Might as well note here that Miyazaki is not just a master of characterization, but a master at characterizing various incidental or side characters: the soot spirits come off as a funny crowd of agitators, ready to strike for their rights or anyone else's (including Chihiro's); the giant child appears only after more than half the film has passed, but he's as memorable as Sen herself (and a side comment on the main storyline, of youth growing up to responsibility and a sense of self-worth).
The train ride:
Miyazaki calls the train ride the climax of the film, and I can see why: it's in effect Chihiro's (now called Sen) most decisive, most selfless act--she's risking her life to go to a powerful sorceress to beg for her friend's life (throwing in the gold seal in the process).

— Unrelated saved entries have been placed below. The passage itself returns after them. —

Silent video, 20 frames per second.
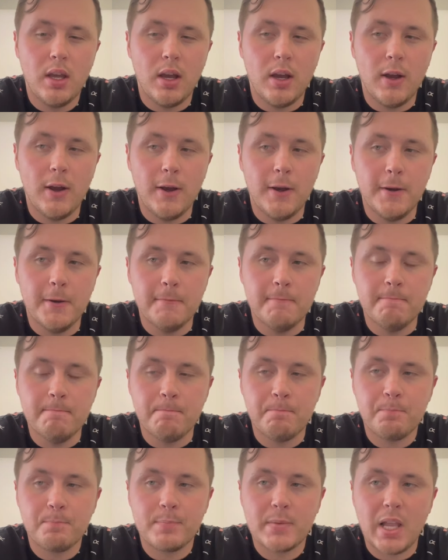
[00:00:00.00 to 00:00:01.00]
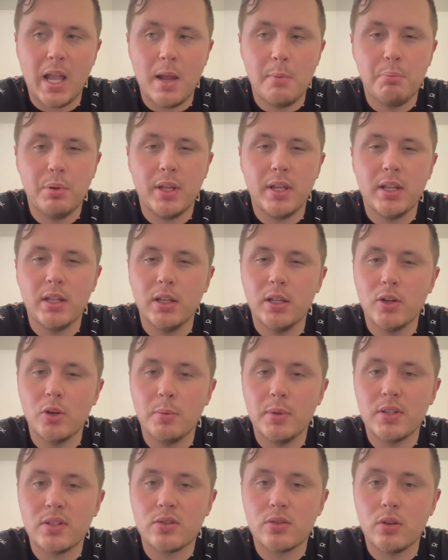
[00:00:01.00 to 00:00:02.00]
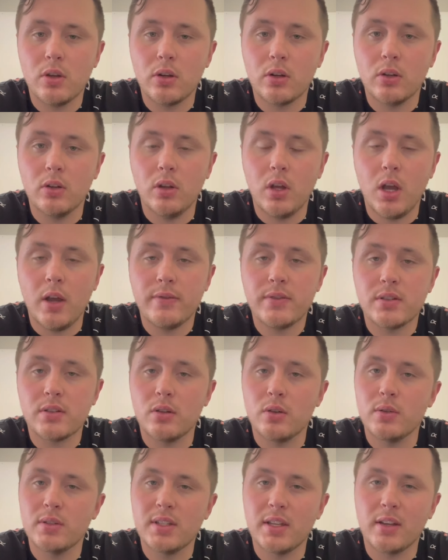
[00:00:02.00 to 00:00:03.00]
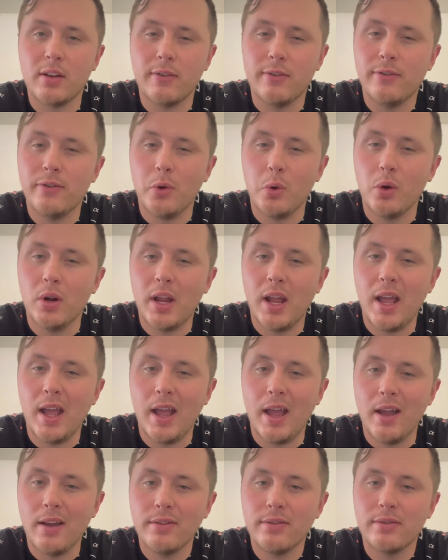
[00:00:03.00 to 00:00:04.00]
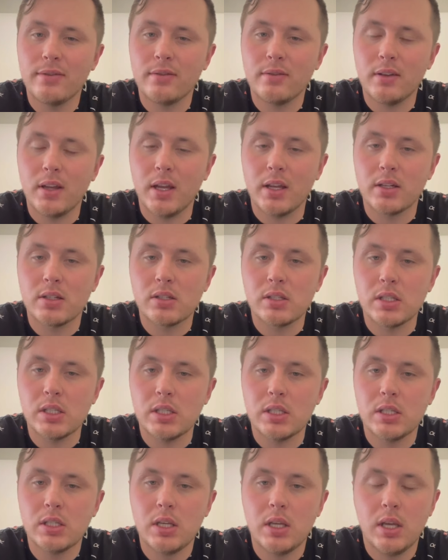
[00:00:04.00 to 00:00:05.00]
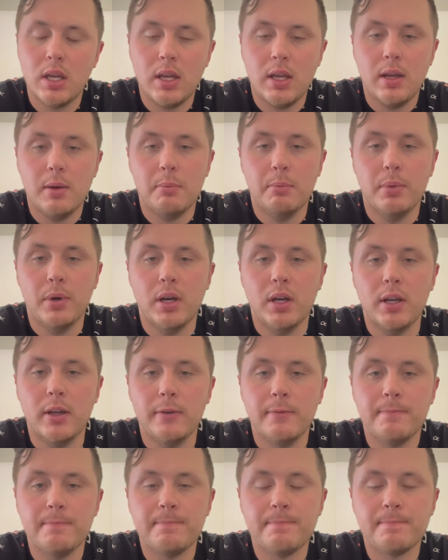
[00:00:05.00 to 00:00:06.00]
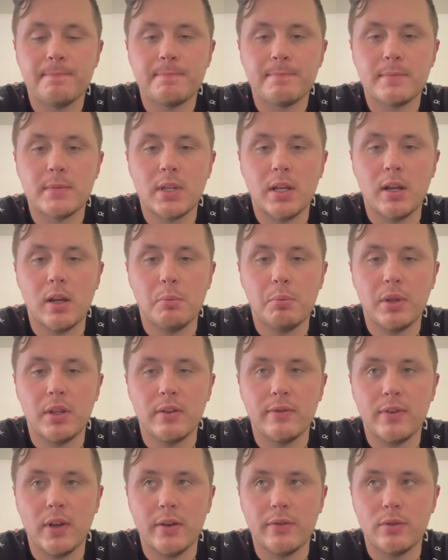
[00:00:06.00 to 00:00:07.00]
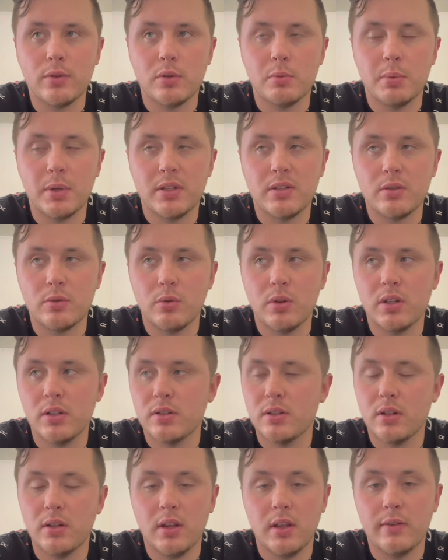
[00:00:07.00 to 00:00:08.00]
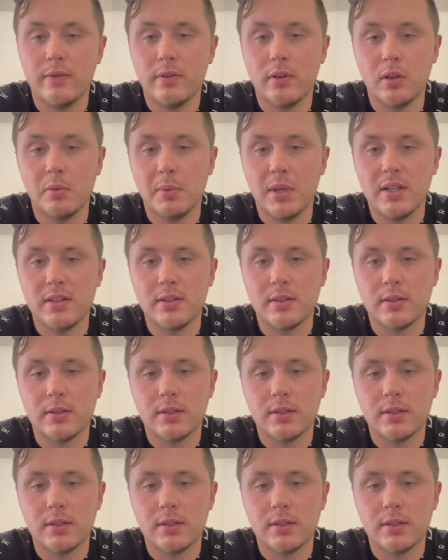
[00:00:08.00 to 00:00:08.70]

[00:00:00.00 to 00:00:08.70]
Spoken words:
I play a little bit stronger loft, so it's like a 4.5 actually. but I play the 5 through the pitching wedge, and they feel amazing.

During the ride there's a fleeting shot of a train station being left behind, and of a shadowy girl standing there--why is she there (if she had just gotten off, she'd be stepping offthe station). Was she waiting for her father? Was she disappointed he wasn't on the train that just left? Seems like a quick homage to Miyazaki's My Neighbor Totoro (where the two girls also waited for their father to arrive from work), and a haunting image all its own.
There's another shot during that ride (surely the sequence is one of the most quietly emotional and most strangely beautiful things Miyazaki has ever done) where the camera simply lingers on Sen's face. She's looking forward, probably with apprehension, to facing Zeniba, who, for all she knows, is even worse and more powerful than Yubaba. At film's end, when the car pulls away, the same shot is repeated, only this time Chihiro is looking back at the tunnel and at what she'd left behind--her memories of functioning on her own, and growing into herself and meeting her first love.

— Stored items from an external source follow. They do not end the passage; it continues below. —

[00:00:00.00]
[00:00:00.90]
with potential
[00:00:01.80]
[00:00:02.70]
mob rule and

A psychologically astute moment:
Then there's the moment when Sen is given a rice cake to eat by Haku, after seeing her parents (interesting to note that her final test hinges on her ability to recognize who her parents are, no matter what form they take, which in a way affirms her affection and bond with them--a notable contrast to the film's beginning, where it seems she blames them for uprooting her from her friends and school). It's her second time to eat something in that world (interesting that you have to partake of something in that world to materially exist in it), and her first time to really relax, and she cries, all the shock and fear of the last twenty or so hours coming out in tears and bawls. It just seems like such a psychologically astute thing for Miyazaki to throw in--of course this girl was going to cry, but she wouldn't let herself do so until she felt safe enough.
The word of a child:
Chihiro is told early on to insist that Yubaba give her work, no matter what is said to her, and it's a potent scene, Yubaba's huge head and taloned fingers pointing witheringly at her while rendering judgement on her meager abilities. I read Miyazaki saying that this goes to show the power of saying something out loud--I suppose it brings something out in the open that can't be ignored. But I think the film makes it more nuanced than that--a child can say what she wants, and repeat it until granted, but this doesn't make her heroic, or even admirable; too many spoiled brats use the same tactic. To say something, or insist on something one believes is right, or is a right, in the face of all adult insistence that it's wrong, that's brave. She's out to save her parents, she has no powers, and no real knowledge of the world she finds herself in; her only weapon is what little information Haku has given her and her own word, little enough as it is. She has to have faith that it is enough to sustain her.